Prompt: Write out the data that follows exactly, keeping every picture out.
(Beginning of Data for review)
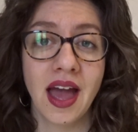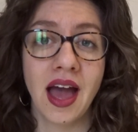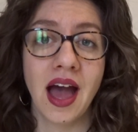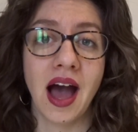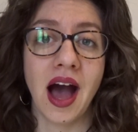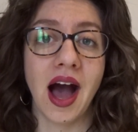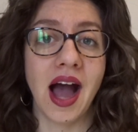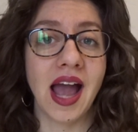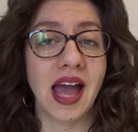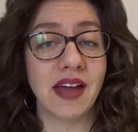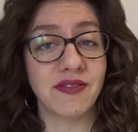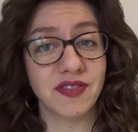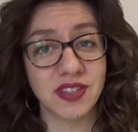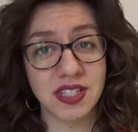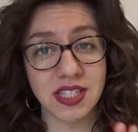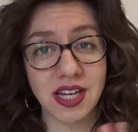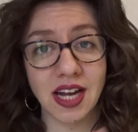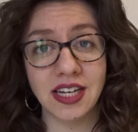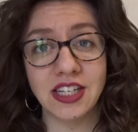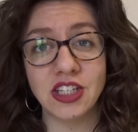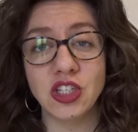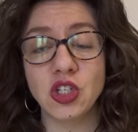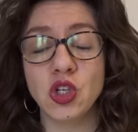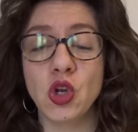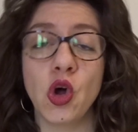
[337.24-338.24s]
I have
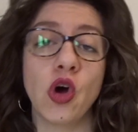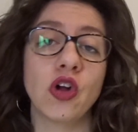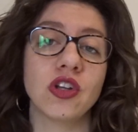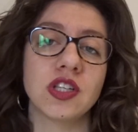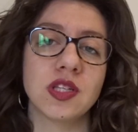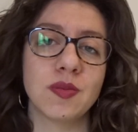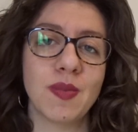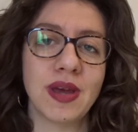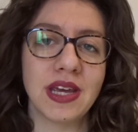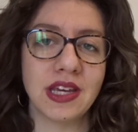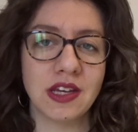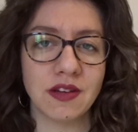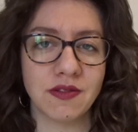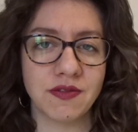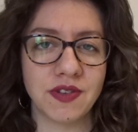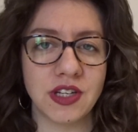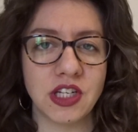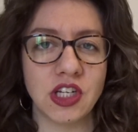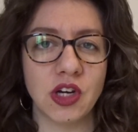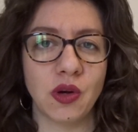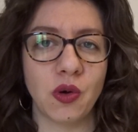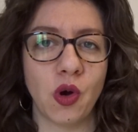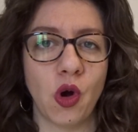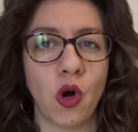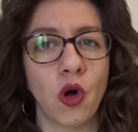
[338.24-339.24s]
decided not to make a
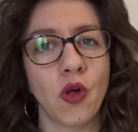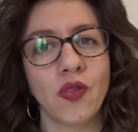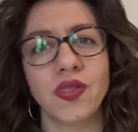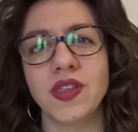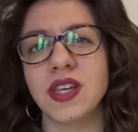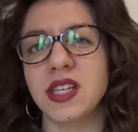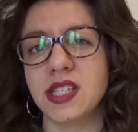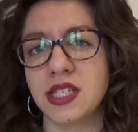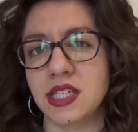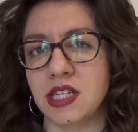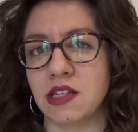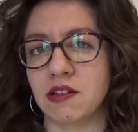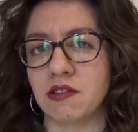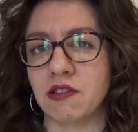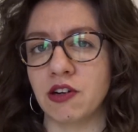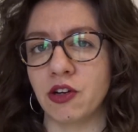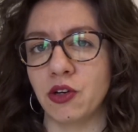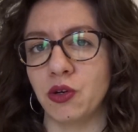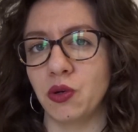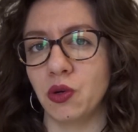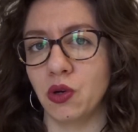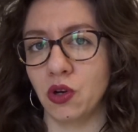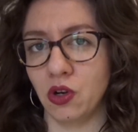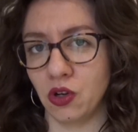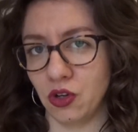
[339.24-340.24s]
video on the
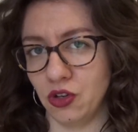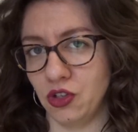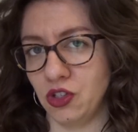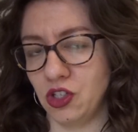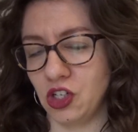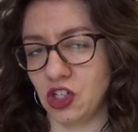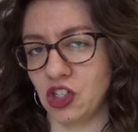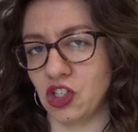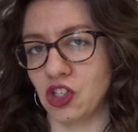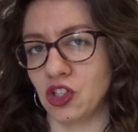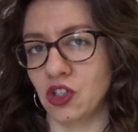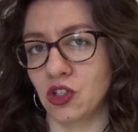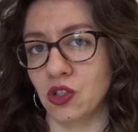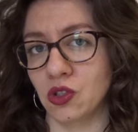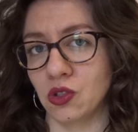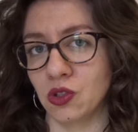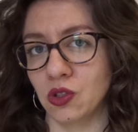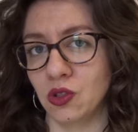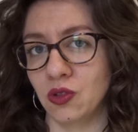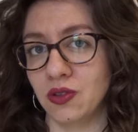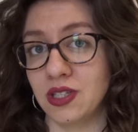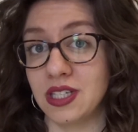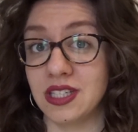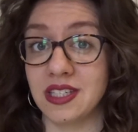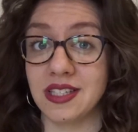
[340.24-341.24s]
zero conditional.
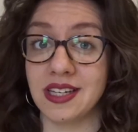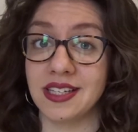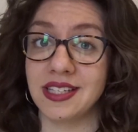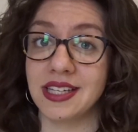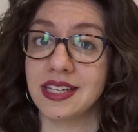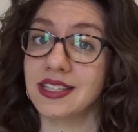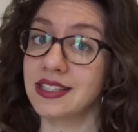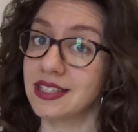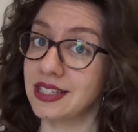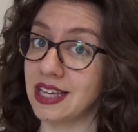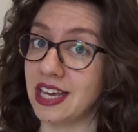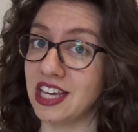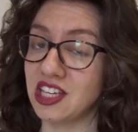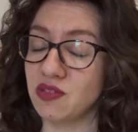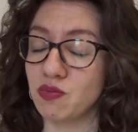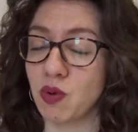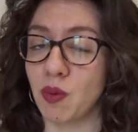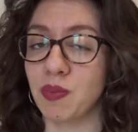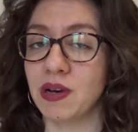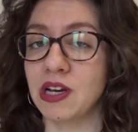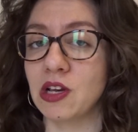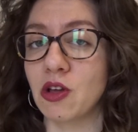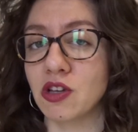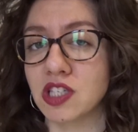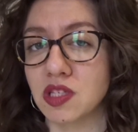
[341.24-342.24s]
This does exist.
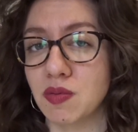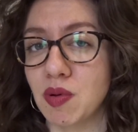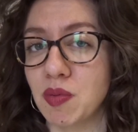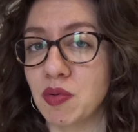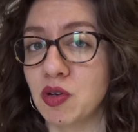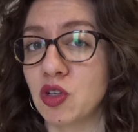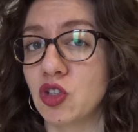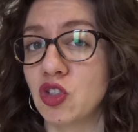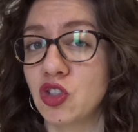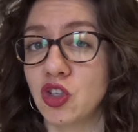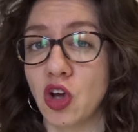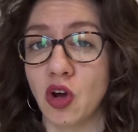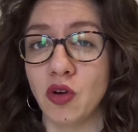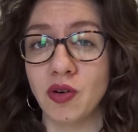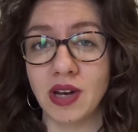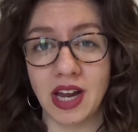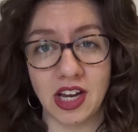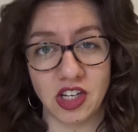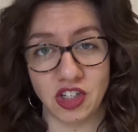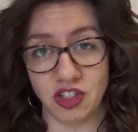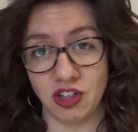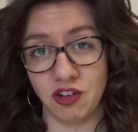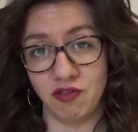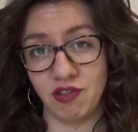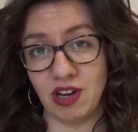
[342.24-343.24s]
Probably lots of people don't
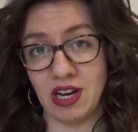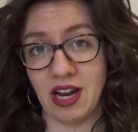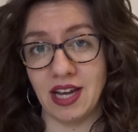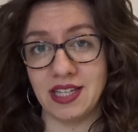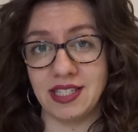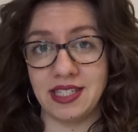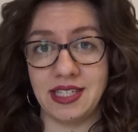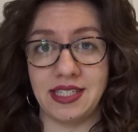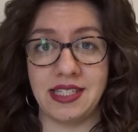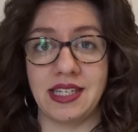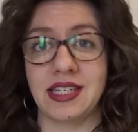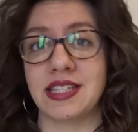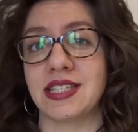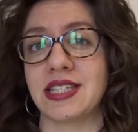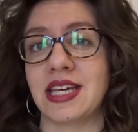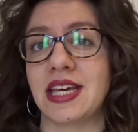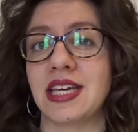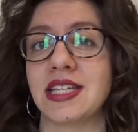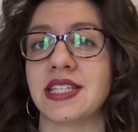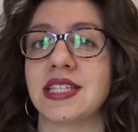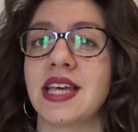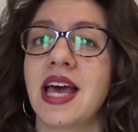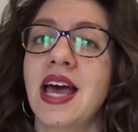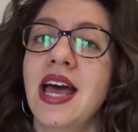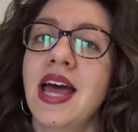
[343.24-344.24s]
actually realize this
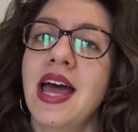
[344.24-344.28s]
exists.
(End of Data for review)
Result of this task:
[337.24-338.24s]
I have
[338.24-339.24s]
decided not to make a
[339.24-340.24s]
video on the
[340.24-341.24s]
zero conditional.
[341.24-342.24s]
This does exist.
[342.24-343.24s]
Probably lots of people don't
[343.24-344.24s]
actually realize this
[344.24-344.28s]
exists.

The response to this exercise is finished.